▶ Data for analysis
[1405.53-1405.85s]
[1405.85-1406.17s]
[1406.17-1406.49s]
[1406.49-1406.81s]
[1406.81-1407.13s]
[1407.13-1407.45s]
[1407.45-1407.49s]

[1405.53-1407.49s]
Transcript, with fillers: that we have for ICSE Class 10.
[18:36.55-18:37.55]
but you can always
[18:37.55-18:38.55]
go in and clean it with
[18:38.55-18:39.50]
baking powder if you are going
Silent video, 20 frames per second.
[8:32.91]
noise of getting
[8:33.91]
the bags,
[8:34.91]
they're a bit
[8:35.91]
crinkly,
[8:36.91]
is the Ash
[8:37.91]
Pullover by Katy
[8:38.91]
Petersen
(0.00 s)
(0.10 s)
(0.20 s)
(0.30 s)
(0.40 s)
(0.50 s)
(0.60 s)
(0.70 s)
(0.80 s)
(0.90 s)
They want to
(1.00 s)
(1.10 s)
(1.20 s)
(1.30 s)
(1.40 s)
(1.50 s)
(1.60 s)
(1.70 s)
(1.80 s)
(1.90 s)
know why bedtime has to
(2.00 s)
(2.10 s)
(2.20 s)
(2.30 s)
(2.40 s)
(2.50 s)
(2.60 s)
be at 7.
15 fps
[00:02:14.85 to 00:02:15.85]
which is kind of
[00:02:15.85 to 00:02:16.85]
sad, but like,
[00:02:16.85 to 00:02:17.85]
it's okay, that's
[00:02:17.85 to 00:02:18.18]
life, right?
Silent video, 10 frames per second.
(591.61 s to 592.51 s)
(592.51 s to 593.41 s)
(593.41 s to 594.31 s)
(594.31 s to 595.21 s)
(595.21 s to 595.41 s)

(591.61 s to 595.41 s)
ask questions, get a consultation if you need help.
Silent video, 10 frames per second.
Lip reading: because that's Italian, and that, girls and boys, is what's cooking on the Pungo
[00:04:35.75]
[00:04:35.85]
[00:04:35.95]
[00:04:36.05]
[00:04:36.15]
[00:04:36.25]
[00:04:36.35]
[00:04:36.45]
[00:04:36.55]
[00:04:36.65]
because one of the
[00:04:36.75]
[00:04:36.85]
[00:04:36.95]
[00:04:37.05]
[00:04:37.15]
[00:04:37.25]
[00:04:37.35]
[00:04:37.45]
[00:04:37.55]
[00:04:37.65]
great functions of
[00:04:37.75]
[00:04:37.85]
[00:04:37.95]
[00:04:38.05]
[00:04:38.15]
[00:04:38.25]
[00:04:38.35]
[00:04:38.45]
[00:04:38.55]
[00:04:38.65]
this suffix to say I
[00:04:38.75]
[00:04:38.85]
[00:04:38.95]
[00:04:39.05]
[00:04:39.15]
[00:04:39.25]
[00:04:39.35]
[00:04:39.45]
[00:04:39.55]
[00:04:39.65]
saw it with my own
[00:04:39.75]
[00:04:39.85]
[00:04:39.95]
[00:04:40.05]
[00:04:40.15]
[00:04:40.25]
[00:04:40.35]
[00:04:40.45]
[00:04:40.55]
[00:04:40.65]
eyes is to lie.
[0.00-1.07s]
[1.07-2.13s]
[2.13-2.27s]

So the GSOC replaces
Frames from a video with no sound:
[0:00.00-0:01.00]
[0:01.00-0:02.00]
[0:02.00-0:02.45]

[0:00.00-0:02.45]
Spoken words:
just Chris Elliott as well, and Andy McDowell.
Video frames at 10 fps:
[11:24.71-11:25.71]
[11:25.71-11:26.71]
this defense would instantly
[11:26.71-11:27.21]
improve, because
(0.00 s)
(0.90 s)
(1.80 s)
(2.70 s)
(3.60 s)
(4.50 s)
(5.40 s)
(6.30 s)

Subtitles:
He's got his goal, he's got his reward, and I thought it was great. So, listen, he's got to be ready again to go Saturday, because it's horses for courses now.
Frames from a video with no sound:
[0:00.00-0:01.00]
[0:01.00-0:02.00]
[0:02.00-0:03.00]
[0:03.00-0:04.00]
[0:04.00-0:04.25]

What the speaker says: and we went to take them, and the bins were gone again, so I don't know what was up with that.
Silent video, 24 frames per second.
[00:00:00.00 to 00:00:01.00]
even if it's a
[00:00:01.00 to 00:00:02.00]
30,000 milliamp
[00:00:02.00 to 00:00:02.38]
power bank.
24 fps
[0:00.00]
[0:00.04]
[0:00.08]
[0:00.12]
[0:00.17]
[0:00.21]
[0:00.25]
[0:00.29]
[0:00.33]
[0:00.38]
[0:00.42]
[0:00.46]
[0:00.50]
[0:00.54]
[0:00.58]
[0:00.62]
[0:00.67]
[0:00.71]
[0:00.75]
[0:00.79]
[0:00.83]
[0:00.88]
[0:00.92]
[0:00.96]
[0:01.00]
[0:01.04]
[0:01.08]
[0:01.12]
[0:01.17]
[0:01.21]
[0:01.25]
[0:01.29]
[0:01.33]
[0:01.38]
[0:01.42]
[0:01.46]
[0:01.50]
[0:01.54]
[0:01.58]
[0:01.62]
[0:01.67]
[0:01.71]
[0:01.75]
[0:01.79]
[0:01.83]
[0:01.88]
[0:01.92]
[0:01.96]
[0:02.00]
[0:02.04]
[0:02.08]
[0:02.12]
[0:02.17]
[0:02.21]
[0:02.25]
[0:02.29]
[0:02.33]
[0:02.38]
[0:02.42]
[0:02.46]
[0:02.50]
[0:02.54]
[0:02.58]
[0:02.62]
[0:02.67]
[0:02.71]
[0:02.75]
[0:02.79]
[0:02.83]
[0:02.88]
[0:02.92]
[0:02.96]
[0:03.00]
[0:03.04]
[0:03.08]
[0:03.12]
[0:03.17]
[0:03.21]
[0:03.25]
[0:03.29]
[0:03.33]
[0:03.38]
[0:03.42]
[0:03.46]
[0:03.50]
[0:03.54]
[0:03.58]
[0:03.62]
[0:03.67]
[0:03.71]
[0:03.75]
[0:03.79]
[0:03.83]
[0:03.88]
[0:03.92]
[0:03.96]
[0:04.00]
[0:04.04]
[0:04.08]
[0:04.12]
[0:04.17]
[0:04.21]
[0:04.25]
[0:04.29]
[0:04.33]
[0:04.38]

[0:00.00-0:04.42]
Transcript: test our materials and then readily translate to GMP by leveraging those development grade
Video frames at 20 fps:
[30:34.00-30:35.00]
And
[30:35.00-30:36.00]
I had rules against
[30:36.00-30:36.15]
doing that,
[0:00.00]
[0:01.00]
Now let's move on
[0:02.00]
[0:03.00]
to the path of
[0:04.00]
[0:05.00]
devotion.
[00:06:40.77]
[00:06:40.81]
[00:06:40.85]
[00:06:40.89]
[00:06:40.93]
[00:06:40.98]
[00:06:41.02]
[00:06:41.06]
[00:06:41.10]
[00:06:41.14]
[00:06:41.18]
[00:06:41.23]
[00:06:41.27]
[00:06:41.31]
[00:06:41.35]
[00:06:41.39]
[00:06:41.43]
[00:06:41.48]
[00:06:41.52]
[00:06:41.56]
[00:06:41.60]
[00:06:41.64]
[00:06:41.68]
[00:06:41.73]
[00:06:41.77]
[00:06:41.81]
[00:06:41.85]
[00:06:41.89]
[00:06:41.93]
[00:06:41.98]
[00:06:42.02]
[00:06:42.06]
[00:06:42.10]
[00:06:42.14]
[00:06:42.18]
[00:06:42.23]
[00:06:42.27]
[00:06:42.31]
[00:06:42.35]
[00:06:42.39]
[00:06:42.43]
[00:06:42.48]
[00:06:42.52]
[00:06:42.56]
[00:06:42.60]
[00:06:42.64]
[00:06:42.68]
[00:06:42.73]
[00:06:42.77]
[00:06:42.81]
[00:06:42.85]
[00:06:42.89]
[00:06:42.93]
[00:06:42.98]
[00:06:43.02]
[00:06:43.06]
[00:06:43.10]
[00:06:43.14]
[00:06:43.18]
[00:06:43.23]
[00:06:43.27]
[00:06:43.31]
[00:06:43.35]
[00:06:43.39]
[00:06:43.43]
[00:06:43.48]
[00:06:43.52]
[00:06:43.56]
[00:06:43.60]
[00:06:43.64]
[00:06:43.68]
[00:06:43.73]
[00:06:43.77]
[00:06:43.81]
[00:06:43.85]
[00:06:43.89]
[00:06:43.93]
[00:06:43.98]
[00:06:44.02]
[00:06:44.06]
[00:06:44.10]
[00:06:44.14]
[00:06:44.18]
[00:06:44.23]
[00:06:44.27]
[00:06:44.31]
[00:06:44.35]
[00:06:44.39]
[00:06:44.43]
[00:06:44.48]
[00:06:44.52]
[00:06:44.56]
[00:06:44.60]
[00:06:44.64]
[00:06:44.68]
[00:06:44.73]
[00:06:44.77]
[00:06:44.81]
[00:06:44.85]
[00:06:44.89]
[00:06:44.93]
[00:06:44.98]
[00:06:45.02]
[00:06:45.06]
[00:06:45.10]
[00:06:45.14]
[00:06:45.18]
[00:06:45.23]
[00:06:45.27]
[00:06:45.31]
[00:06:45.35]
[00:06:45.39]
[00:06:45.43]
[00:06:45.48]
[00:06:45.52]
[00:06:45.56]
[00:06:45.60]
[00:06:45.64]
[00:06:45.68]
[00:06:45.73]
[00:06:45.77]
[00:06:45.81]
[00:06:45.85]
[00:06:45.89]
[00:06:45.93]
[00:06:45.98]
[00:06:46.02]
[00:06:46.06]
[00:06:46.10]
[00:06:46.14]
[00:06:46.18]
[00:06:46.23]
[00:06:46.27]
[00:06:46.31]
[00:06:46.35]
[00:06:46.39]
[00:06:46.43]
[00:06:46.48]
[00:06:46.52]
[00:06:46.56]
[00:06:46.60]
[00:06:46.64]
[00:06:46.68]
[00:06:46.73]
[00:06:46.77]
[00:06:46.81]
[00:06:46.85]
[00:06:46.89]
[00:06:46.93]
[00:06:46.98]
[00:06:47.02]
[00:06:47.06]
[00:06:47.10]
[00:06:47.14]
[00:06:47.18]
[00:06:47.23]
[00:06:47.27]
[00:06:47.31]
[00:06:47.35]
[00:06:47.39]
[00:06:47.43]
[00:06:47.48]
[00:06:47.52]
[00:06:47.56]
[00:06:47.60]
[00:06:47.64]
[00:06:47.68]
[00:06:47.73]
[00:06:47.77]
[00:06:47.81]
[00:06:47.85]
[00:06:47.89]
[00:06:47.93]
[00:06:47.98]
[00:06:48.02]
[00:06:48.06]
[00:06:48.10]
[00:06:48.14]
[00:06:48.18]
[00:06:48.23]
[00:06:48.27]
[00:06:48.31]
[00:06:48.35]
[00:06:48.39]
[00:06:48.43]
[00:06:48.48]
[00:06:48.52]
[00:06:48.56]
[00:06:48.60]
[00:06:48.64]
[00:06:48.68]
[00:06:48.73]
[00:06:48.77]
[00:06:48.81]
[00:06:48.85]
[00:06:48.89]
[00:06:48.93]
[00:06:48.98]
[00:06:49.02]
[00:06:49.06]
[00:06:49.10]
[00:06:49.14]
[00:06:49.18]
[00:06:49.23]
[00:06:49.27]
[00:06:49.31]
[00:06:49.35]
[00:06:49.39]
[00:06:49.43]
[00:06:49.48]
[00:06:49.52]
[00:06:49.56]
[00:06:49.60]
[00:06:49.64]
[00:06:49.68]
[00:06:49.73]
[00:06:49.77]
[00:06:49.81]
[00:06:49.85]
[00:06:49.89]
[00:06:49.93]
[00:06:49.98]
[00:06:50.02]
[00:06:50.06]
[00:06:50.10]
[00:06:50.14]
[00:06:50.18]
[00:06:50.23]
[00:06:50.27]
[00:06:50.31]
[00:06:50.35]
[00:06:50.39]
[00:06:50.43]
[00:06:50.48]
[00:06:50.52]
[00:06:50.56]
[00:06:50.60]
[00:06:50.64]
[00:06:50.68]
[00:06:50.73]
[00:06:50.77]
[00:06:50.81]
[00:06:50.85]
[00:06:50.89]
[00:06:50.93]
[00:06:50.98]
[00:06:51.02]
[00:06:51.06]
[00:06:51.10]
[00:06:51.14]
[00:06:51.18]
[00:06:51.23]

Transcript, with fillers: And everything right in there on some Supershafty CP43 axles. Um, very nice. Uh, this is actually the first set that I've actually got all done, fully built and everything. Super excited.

▶ About this task
Extract all lines from the data in which "second" is found.

▶ Finished task
Silent video, 20 frames per second.
Silent video, 10 frames per second.
Silent video, 10 frames per second.
Silent video, 24 frames per second.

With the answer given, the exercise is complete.